Collected data:
--- START ---
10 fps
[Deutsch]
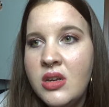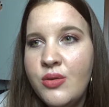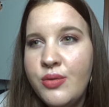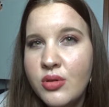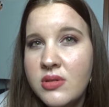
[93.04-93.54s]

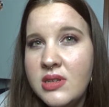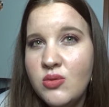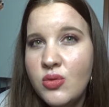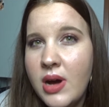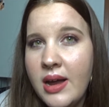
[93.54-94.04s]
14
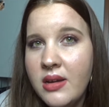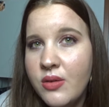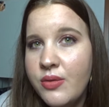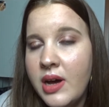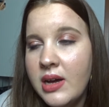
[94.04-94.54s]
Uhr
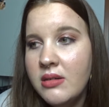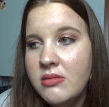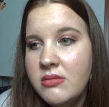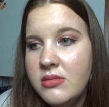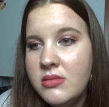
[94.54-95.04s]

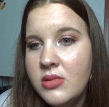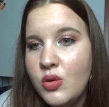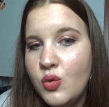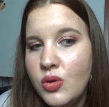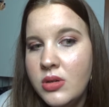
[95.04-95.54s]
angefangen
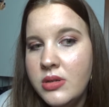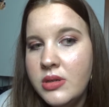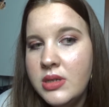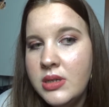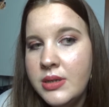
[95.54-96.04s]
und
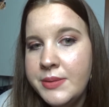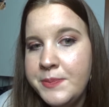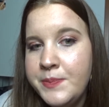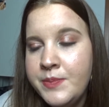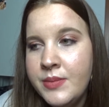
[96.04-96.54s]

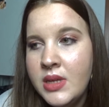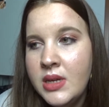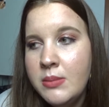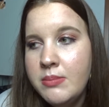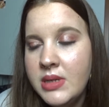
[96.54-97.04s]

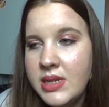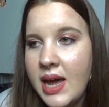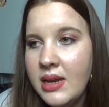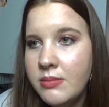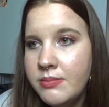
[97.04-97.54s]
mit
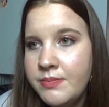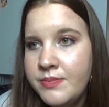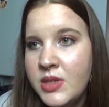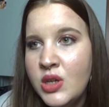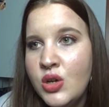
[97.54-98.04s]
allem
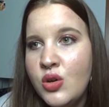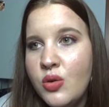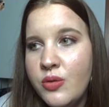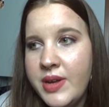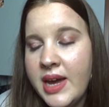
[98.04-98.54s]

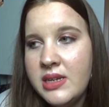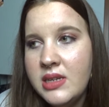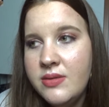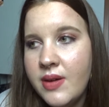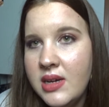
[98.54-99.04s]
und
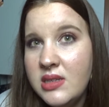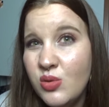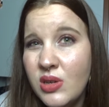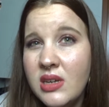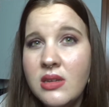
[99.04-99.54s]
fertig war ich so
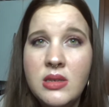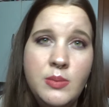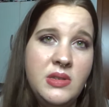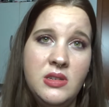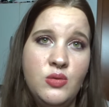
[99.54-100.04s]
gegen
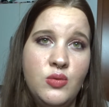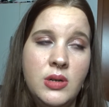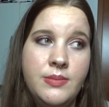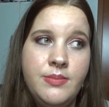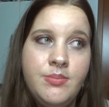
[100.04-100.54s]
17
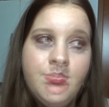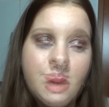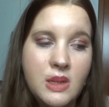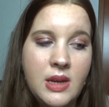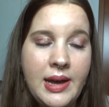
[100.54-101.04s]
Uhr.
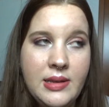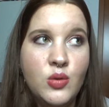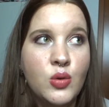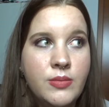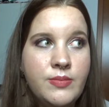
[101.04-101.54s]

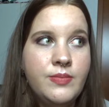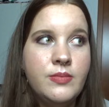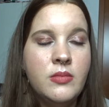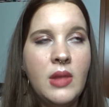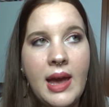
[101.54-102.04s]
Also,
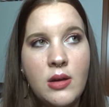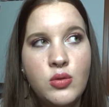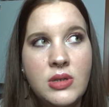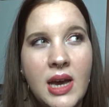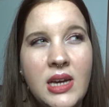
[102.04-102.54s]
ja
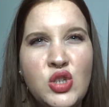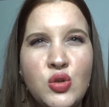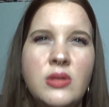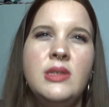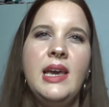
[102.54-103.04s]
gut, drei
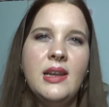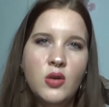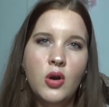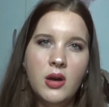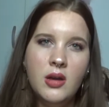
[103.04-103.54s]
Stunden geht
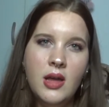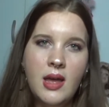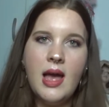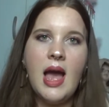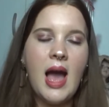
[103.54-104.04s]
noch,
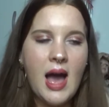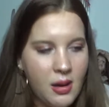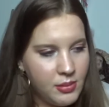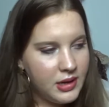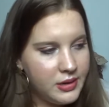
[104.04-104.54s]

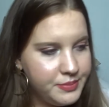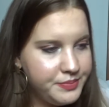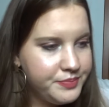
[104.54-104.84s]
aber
--- END ---
## Task item
Write out exactly the stretch of lines that begins with the line containing "[93.54-94.04s]" and ends with the last line of the records above, leaving out the pictures.

## Finished task
[93.54-94.04s]
14
[94.04-94.54s]
Uhr
[94.54-95.04s]

[95.04-95.54s]
angefangen
[95.54-96.04s]
und
[96.04-96.54s]

[96.54-97.04s]

[97.04-97.54s]
mit
[97.54-98.04s]
allem
[98.04-98.54s]

[98.54-99.04s]
und
[99.04-99.54s]
fertig war ich so
[99.54-100.04s]
gegen
[100.04-100.54s]
17
[100.54-101.04s]
Uhr.
[101.04-101.54s]

[101.54-102.04s]
Also,
[102.04-102.54s]
ja
[102.54-103.04s]
gut, drei
[103.04-103.54s]
Stunden geht
[103.54-104.04s]
noch,
[104.04-104.54s]

[104.54-104.84s]
aber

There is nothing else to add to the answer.